- _What you are asked to do_
Transcribe the whole listing without a single picture.

- _Entries supplied_
== Segment start ==

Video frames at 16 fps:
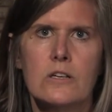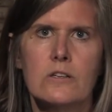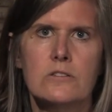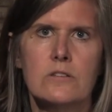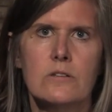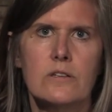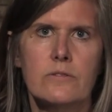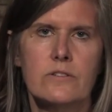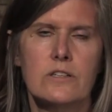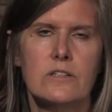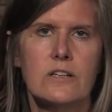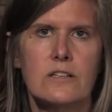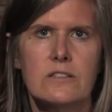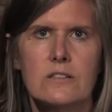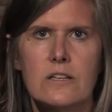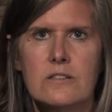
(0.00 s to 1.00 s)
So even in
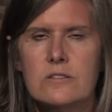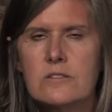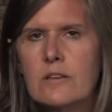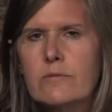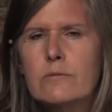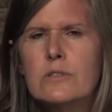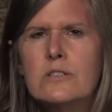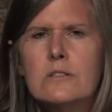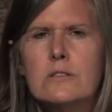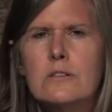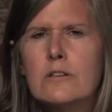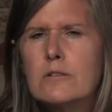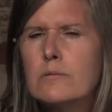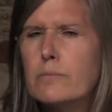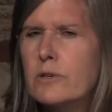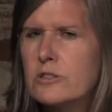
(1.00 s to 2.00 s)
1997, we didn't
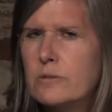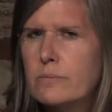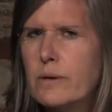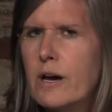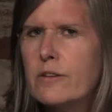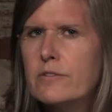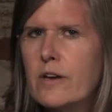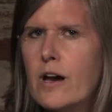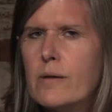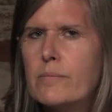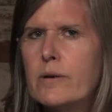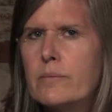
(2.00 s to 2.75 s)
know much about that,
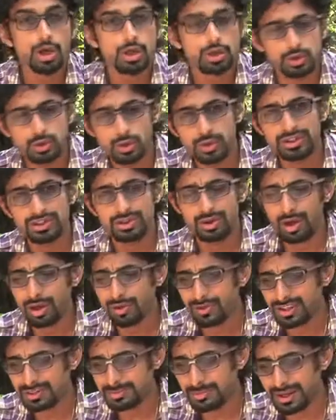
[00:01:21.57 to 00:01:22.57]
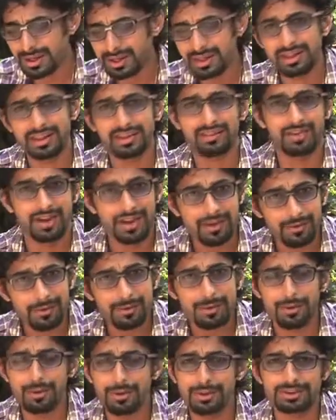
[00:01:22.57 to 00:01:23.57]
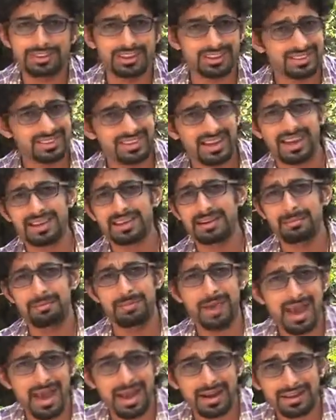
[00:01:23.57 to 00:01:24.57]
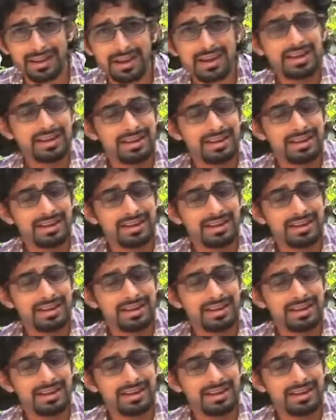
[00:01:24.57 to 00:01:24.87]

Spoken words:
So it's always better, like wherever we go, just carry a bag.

== Segment end ==

- _Solution for this task_
Video frames at 16 fps:
(0.00 s to 1.00 s)
So even in
(1.00 s to 2.00 s)
1997, we didn't
(2.00 s to 2.75 s)
know much about that,
[00:01:21.57 to 00:01:22.57]
[00:01:22.57 to 00:01:23.57]
[00:01:23.57 to 00:01:24.57]
[00:01:24.57 to 00:01:24.87]

Spoken words:
So it's always better, like wherever we go, just carry a bag.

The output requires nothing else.